The National Police Association (NPA) slammed Congress this week for the investigation into the January 6 Capitol Hill storming while “ignoring” the destructive riots that raged across the United States last year.
“There were at least 574 violent riots in 2020, and yet today’s Congressional hearings are focusing on only one riot, January 6th, 2021, and hearing testimony from only a few of the police officers involved,” association spokeswoman Betsy Brantner Smith told The Washington Times on Tuesday.
“Brave police officers attempted to defend stores, apartment buildings, churches, hotels, several of their own precincts and courthouses and even a Ronald McDonald House from looting, arson and vandalism,” she continued, noting several cases in which officers suffered “horrific” injuries, including one who was paralyzed.
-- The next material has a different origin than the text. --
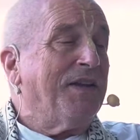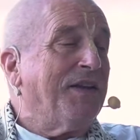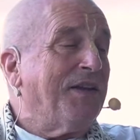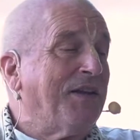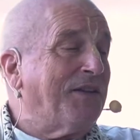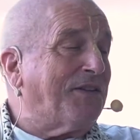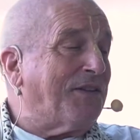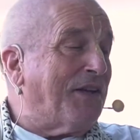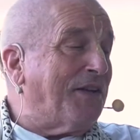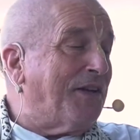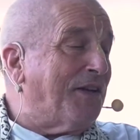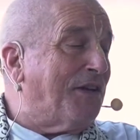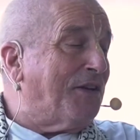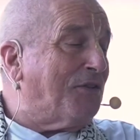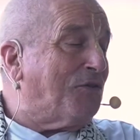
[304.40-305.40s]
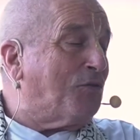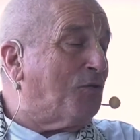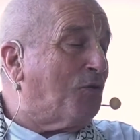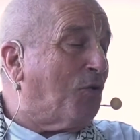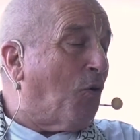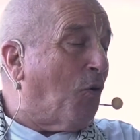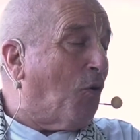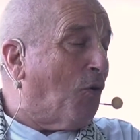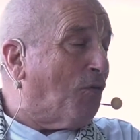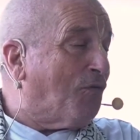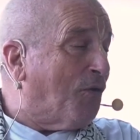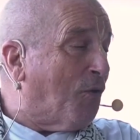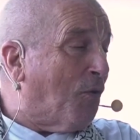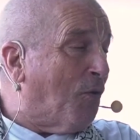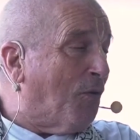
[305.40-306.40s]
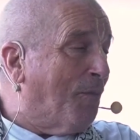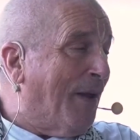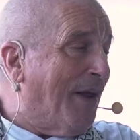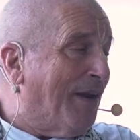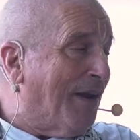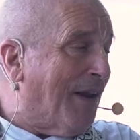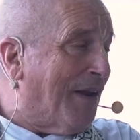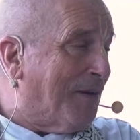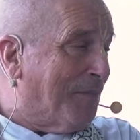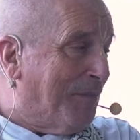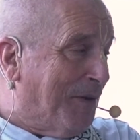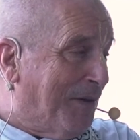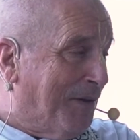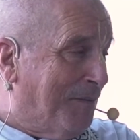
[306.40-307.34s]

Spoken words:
He said, "It is too cold for old man like me.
The group’s statement comes on the same day four law enforcement officers testified to a House select committee regarding the January 6 Capitol storming in which demonstrators attempted to disrupt certification of Joe Biden as president.
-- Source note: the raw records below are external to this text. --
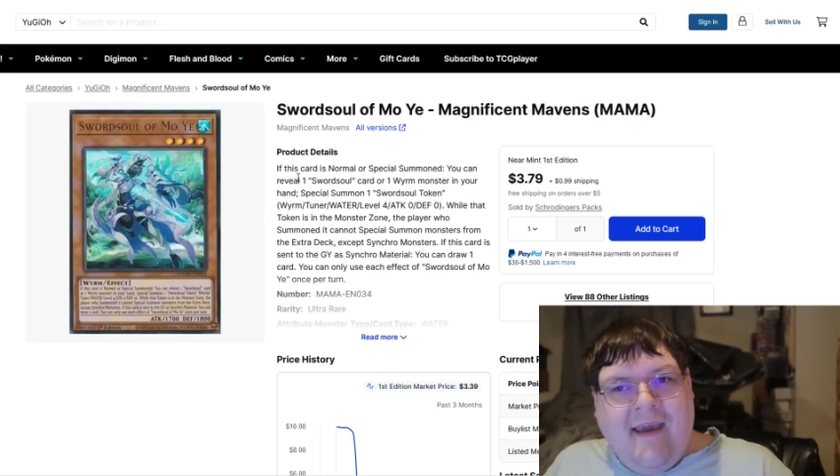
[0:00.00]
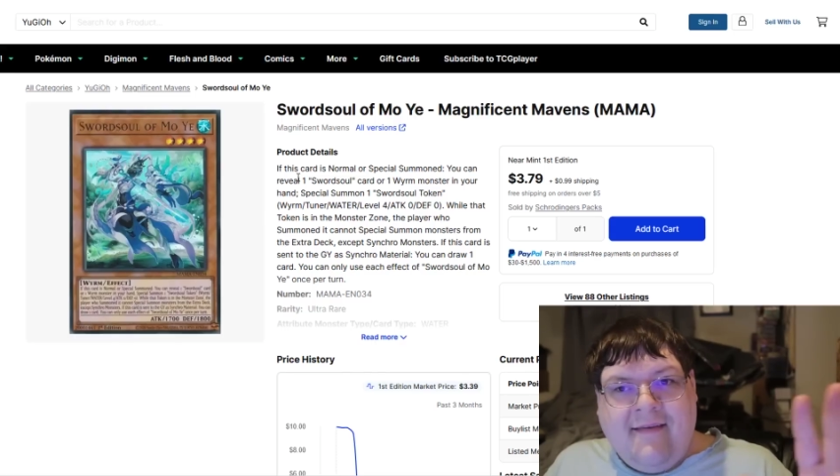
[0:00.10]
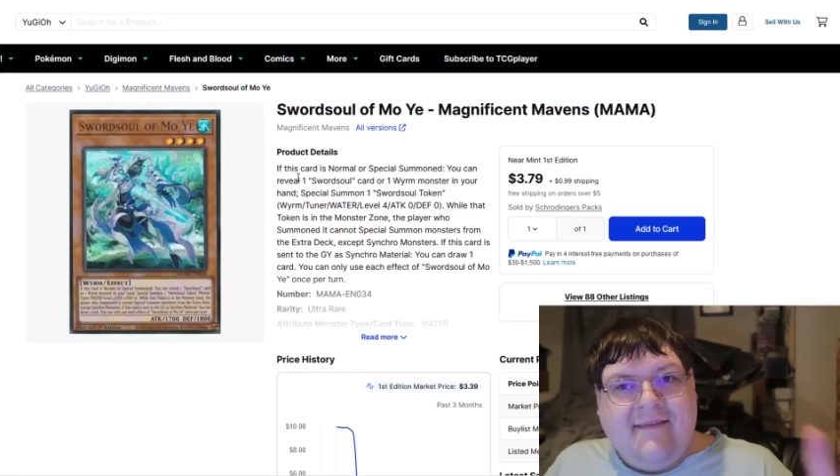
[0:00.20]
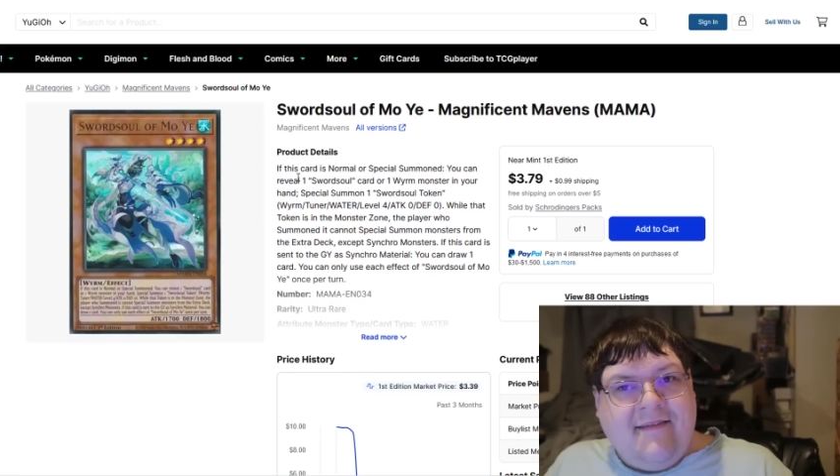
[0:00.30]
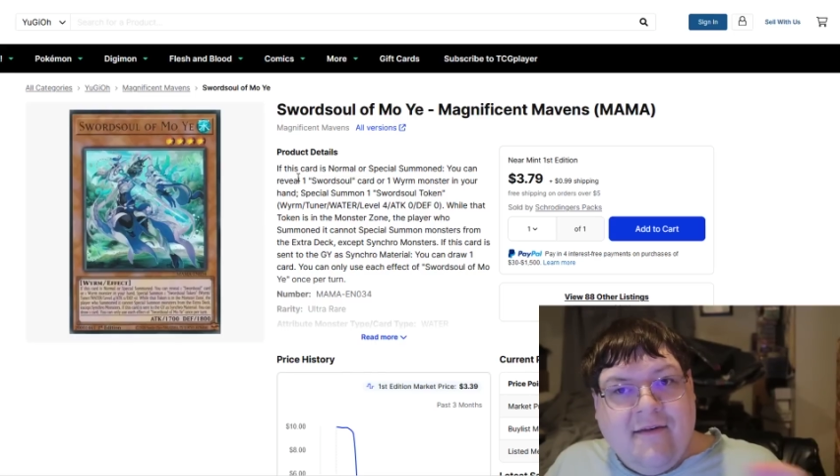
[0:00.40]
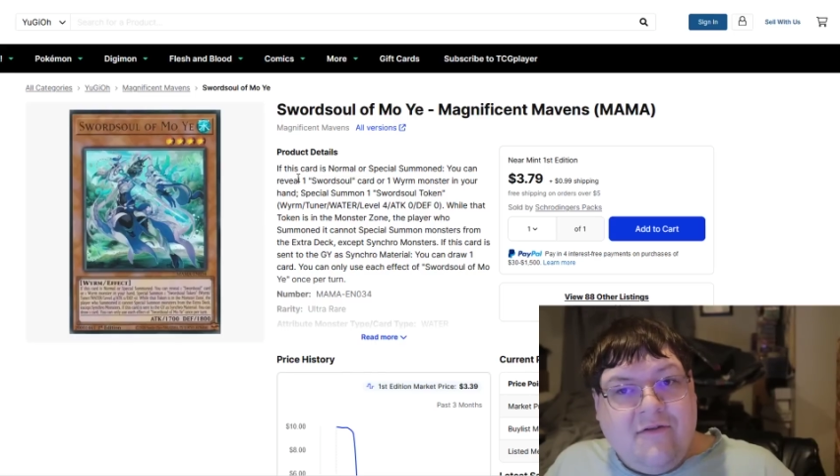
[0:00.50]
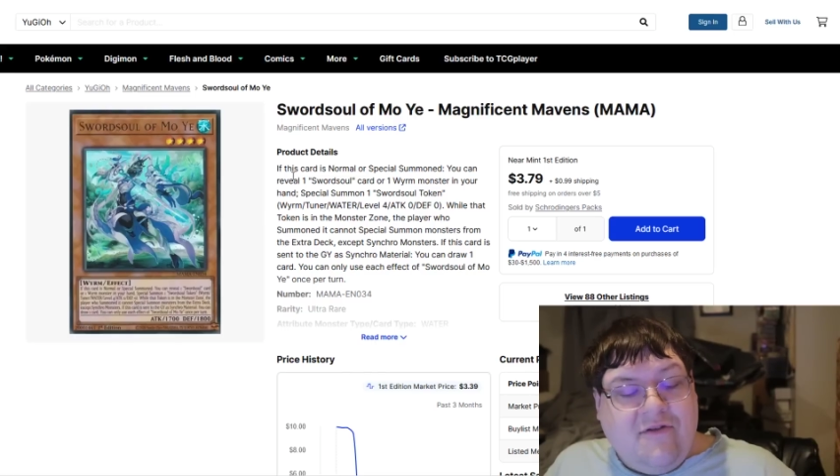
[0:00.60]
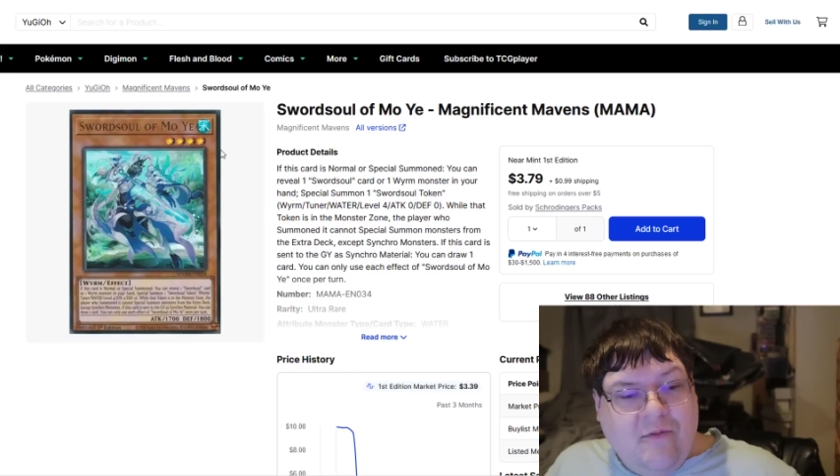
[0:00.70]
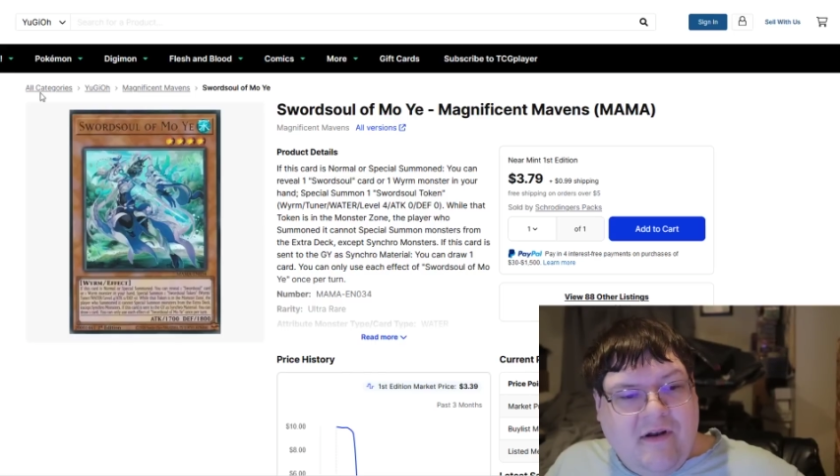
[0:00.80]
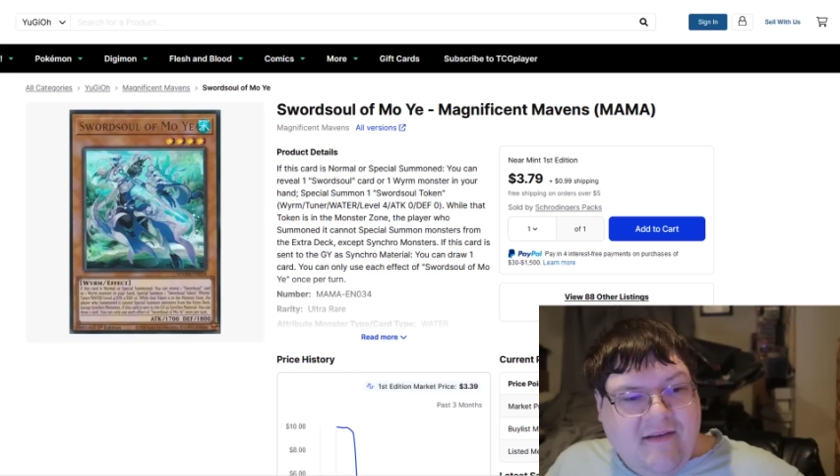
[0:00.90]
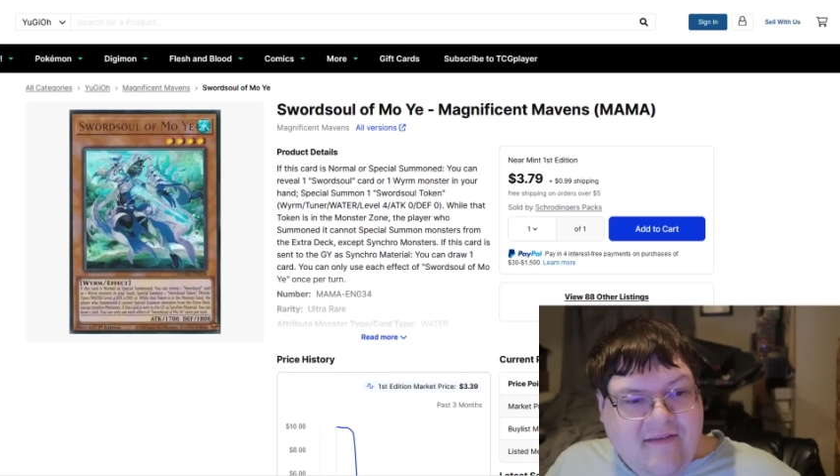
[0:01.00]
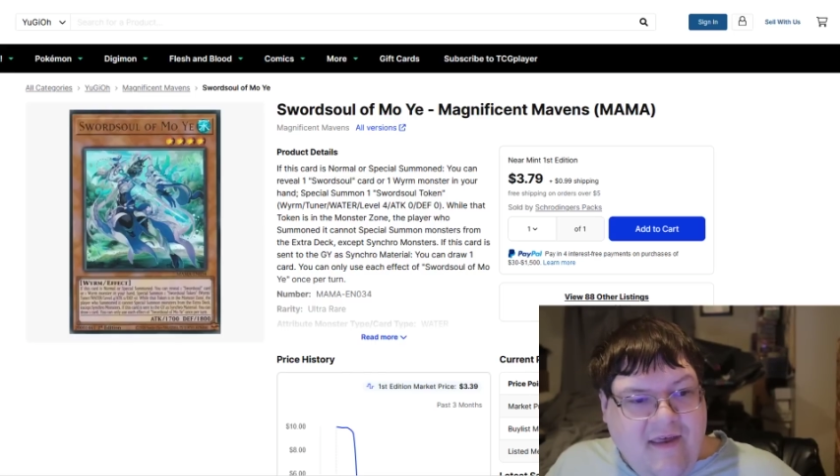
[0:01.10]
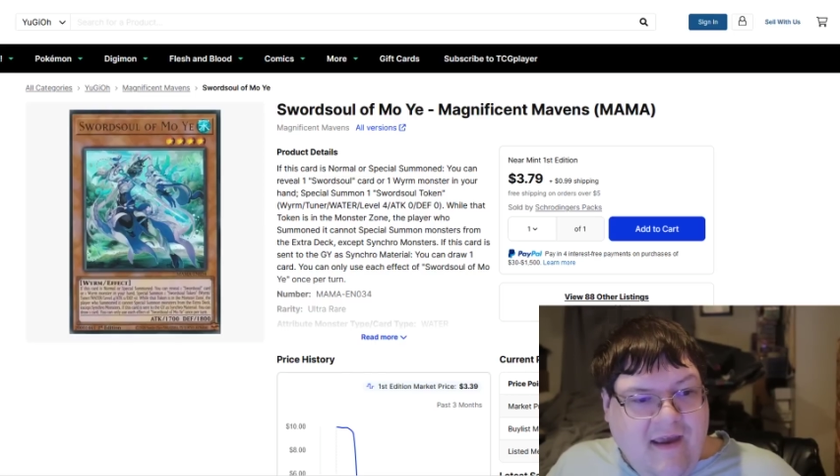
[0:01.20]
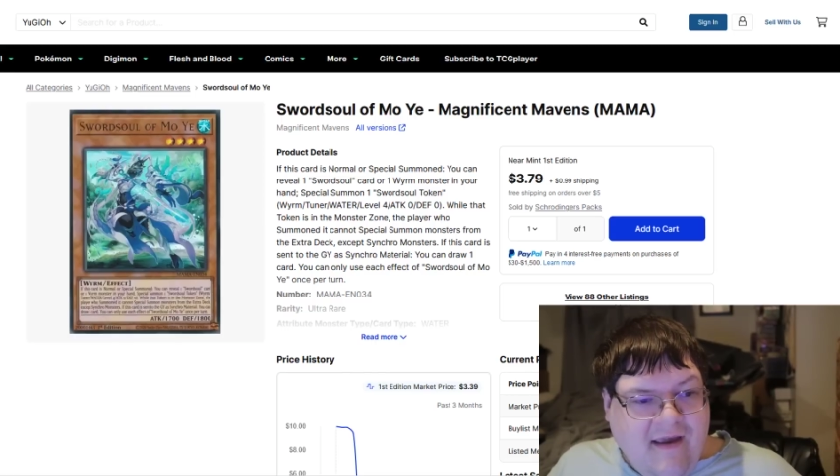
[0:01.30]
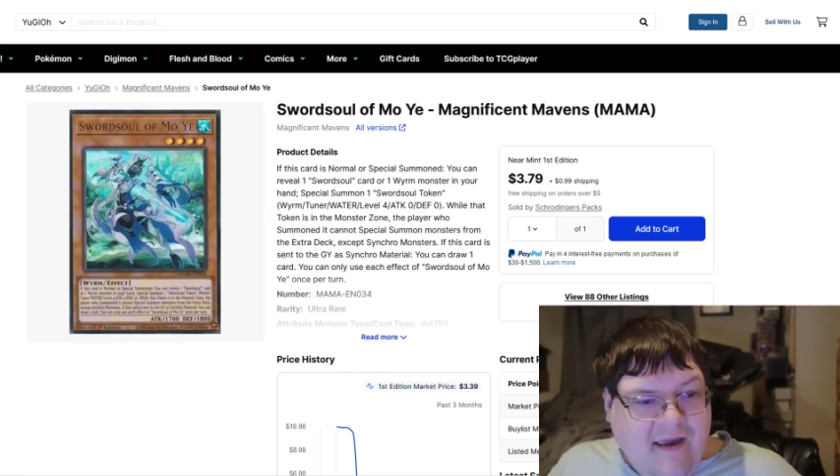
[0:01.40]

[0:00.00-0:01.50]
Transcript: it's still doing its thing.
Investigations from both the Senate and the House judiciary committees have been launched in the wake of the event. Congress has not investigated the 2020 riots, however, and Bratner Smith said the U.S. will continue seeing “unprecedented levels of gun violence” as a result.
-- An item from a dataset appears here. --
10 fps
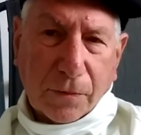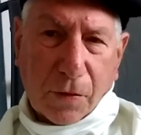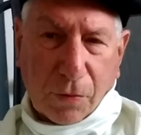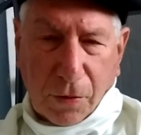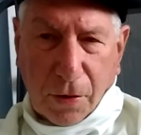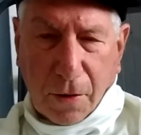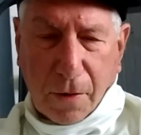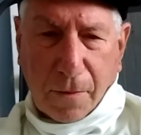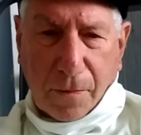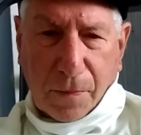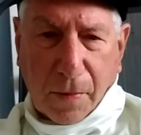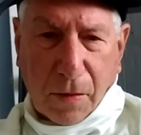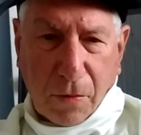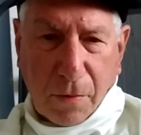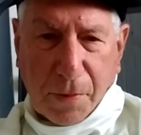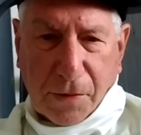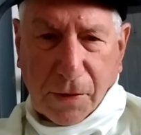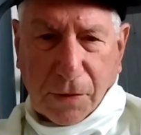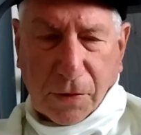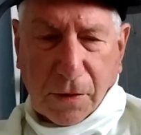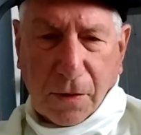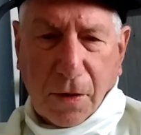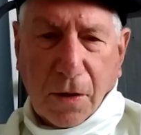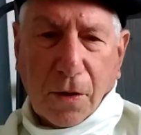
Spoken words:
through the position,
“Politicizing one violent riot while ignoring hundreds of others, refusing to strongly denounce the ‘defund the police’ movement, and continuing to discuss ‘police reform’ instead of ‘criminal reform’ and ‘law and order’ will further embolden violent offenders and thrust this nation into unprecedented levels of gun violence,” she said.
Smith highlighted a July survey conducted by the NPA and Rasmussen Reports that found almost two-thirds of 996 voters polled said Congress should investigate the “574 protests that involved acts of violence, including assaults on police officers, looting and arson” in 2020.
“Criminals who have no reason to fear the police, the prosecutors or the justice system will continue their lawless behavior, and the poorest of Americans will be the ones who suffer the most,” she said.
The Major Cities Chiefs Association (MCCA), a professional organization of police leaders in the largest cities throughout the United States and Canada, released a report last October detailing the civil unrest that spread through MCCA members cities from May 25 to July 31, leading to 2,037 injured officers.
Of the 8,700 demonstrations, 574 were declared riots that included violence and other criminal activity. Ninety-four percent of major city police agencies dealt with a least one protest that included unlawful but non-violent acts, like disrupting a public roadway. For 79 percent of agencies, at least one demonstration involved violence, and about 72 percent reported officers harmed during protests.